Выбрать главу

Офицер сделал настойчивый жест, как бы говоря «да бери же»; она тут же прекратила поиски сумочки и с той же унизительной покорностью, которая заставляла ее брать деньги, взяла сигарету.

Некоторое время они молча курили. Женщина сняла пальто и дрожала от холода в своей шерстяной кофточке и легкой юбке.

— Холодно, — улыбнулась она и, дохнув, показала на облачко пара.

— Да, очень, — спокойно согласился офицер.

— Вы, англичане, больше привыкли к холоду, чем мы, итальянцы… В вашей стране всегда холодно.

— В этом году даже в Лондоне холодно, — сказал офицер, не глядя в ее сторону.

— Почему?

Он пожал плечами.

— Составы заняты под военные перевозки… Не подвозят угля.

— Вы ведете войну всерьез… В Англии все работают для войны… Даже женщины, не правда ли?

— Конечно, — сказал офицер очень убежденно. — Все работают для войны… Даже женщины… Совершенно верно.

Наступило долгое молчание. Офицер пристально смотрел на нее своими глубоко посаженными маленькими голубыми глазами, и под его взглядом она ощущала, как ею овладевает тревога и растерянность. «Сейчас он попробует поцеловать меня», — подумала она. Мысль об этом почти ужаснула ее, и рот ее сам собой исказился в брезгливой гримасе. Впрочем, предчувствие неизбежности первого поцелуя всегда вызывало в ней гадливость и отвращение. Она была замужем, у нее была дочь, у нее бывали любовники, но едва лишь чужие губы касались ее губ, как всю ее с головы до ног охватывало почти истеричное чувство девической стыдливости. Однако офицер не поцеловал ее. Вместо этого он взял ее руку и, показав на обручальное кольцо, спросил:

— Ты замужем?

— Да.

— А где твой муж?

Она заколебалась: сказать ли ему правду? Сказать ли, что она просто разъехалась с мужем? Как-то, неизвестно уж почему, она соврала одному офицеру, заявив, что муж ее попал в плен, и теперь эта ложь показалась ей самым удобным объяснением. С одной стороны, это, конечно, выставляло ее поведение в еще более непривлекательном свете, но, с другой — вызывало к ней жалость, оправдывая ее поступки бедностью и одиночеством.

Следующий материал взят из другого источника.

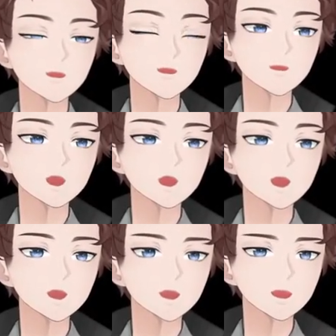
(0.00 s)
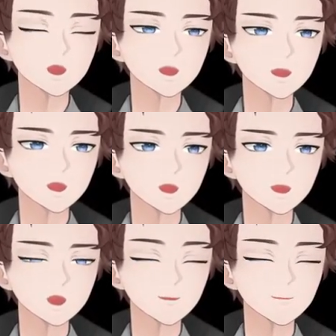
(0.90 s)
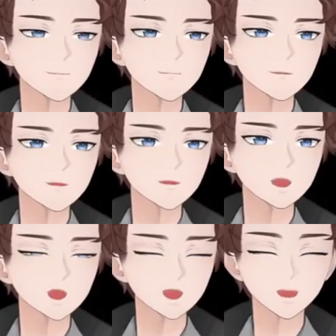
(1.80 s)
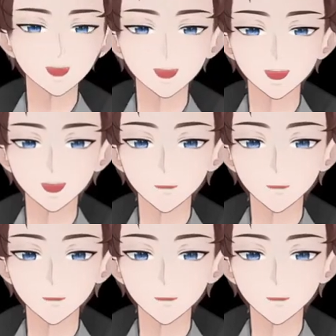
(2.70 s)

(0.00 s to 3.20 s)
But uh, I remember showing that off. And uh,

— Мой муж в плену, — сказала она, нагло глядя ему прямо в глаза.

Офицер по-прежнему молча смотрел на нее. Но ей показалось, что в его взгляде она прочла что-то вроде сочувствия, и она уцепилась за это.

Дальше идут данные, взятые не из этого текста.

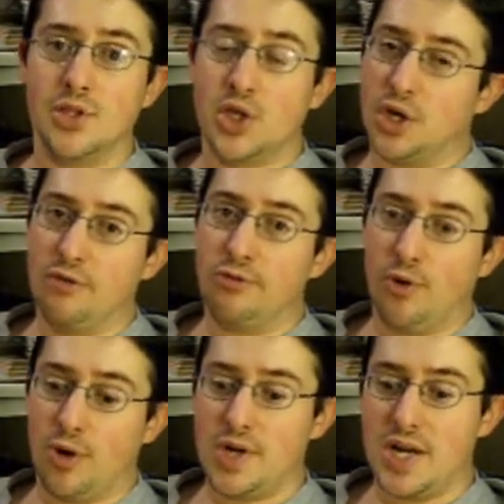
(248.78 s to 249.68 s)
turn
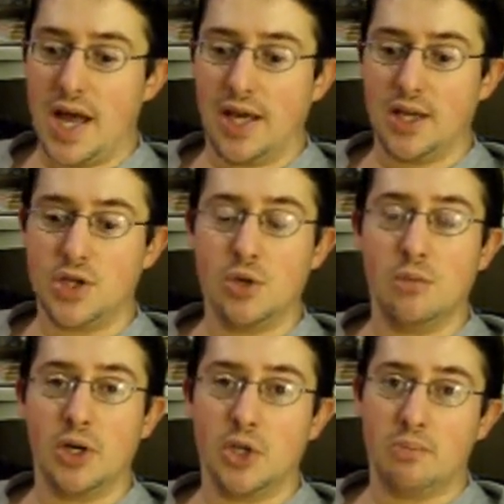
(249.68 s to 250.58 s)
4 did not get too
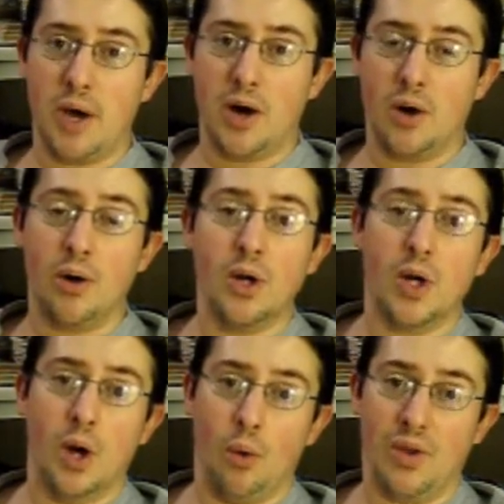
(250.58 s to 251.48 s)
much better
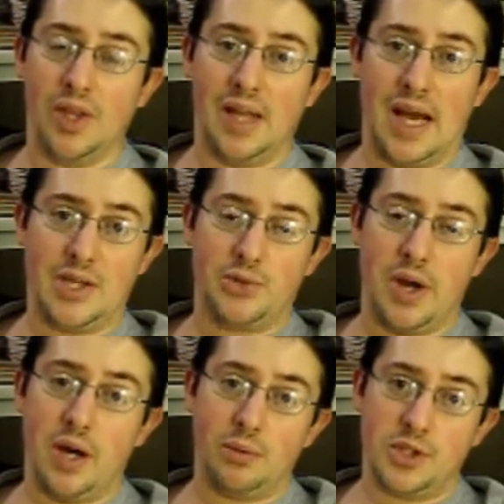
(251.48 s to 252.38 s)
when the
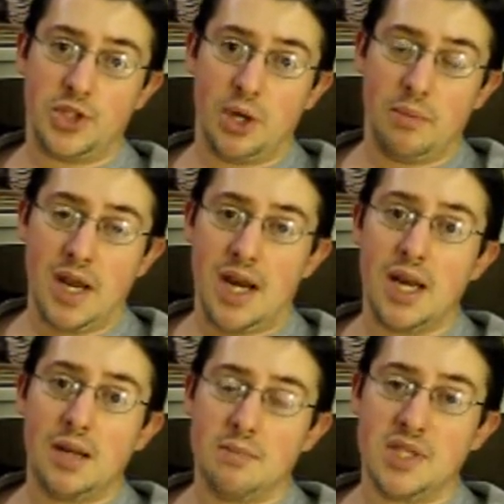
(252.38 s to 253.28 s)
Lacerator was
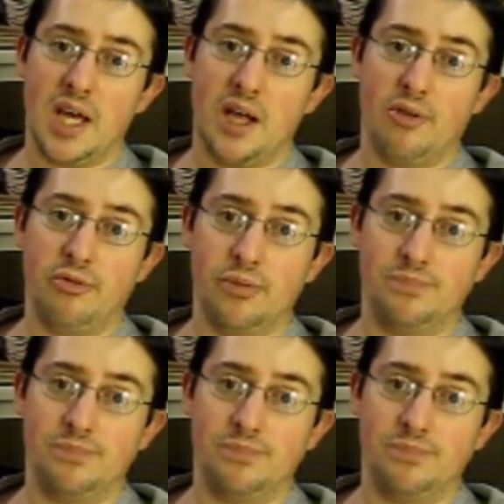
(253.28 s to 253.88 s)
terminated himself.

— Я осталась совсем одна, — продолжала она, подчеркивая каждое слово. — Мой муж неплохо зарабатывал… А теперь у меня нет ни гроша.

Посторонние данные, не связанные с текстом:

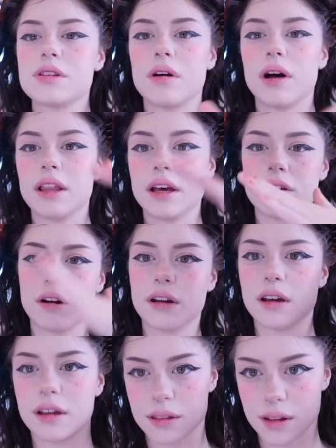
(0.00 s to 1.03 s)
So I like
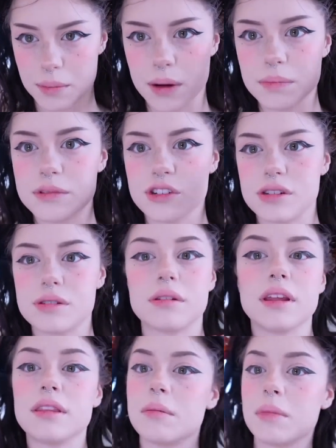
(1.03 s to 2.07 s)
darkening them up just so
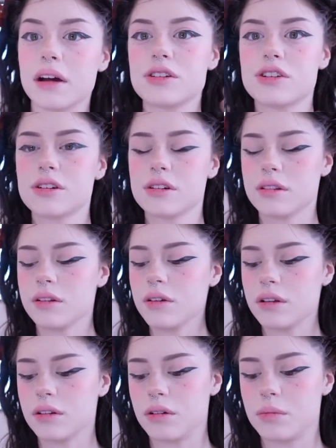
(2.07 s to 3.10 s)
that they match the
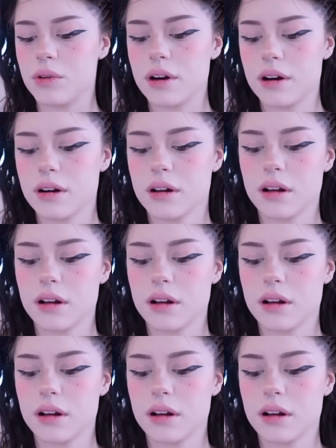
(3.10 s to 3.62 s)
look a little more.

Ей казалось, что она говорит правду, но в то же время она знала, что все это ложь, что муж ее совсем не в плену, что он присылает достаточную сумму, чтобы у нее было все необходимое, и что те деньги, которые она таким путем зарабатывала и намеревалась зарабатывать и впредь, тратятся ею только на ее собственные прихоти. Но ей казалось, что она говорит правду, и, как всякий человек, рассказывающий о себе грустную правду, она растрогалась.

— А ты женат? — спросила она офицера.

— Обручен.

Он сунул руку в задний карман брюк, извлек бумажник и, вынув из него фотографию, протянул ей. На фотографии была изображена не то чтобы безобразная, но и не красивая девушка, стоявшая на фоне деревьев, опершись о велосипед. Она сознавала, что рассматривает фотографию с глупым и лицемерным почтением.

— Хорошенькая, — сказала она, возвращая карточку.

— Да, очень хорошенькая, — с гордостью сказал офицер, пряча фотографию в бумажник.

Вдруг она испугалась, что фотография невесты расхолодила его; ей захотелось вызвать его на тот самый поцелуй, которого она только что так боялась.

— Не прошло и часа, как мы познакомились, — сказала она с улыбкой, — а кажется, знаем друг друга давным-давно. Не правда ли?

Говоря это, она положила свою ладонь на ладонь офицера и просунула пальцы между его пальцами.

Сумерки сгустились в комнате, густые тени выползли из углов, подобрались к дивану, к сидящим на нем женщине и офицеру.

Офицер сжал ей руку, привлек ее к себе. Но не поцеловал ее, а лишь положил ее голову себе на плечо. Некоторое время они сидели так, не двигаясь, в сером, холодном полумраке. Склонив голову на плечо офицеру, она таращила в темноте глаза, не зная, что же теперь делать. Она не впервые сталкивалась с сентиментальностью там, где предполагала встретить циничную дерзость, но всякий раз это смущало и даже злило ее. Ей казалось, что прошло бесконечно много времени. Наконец офицер попытался ее поцеловать.

— Подожди, — сказала она рассудительно и стерла с губ помаду.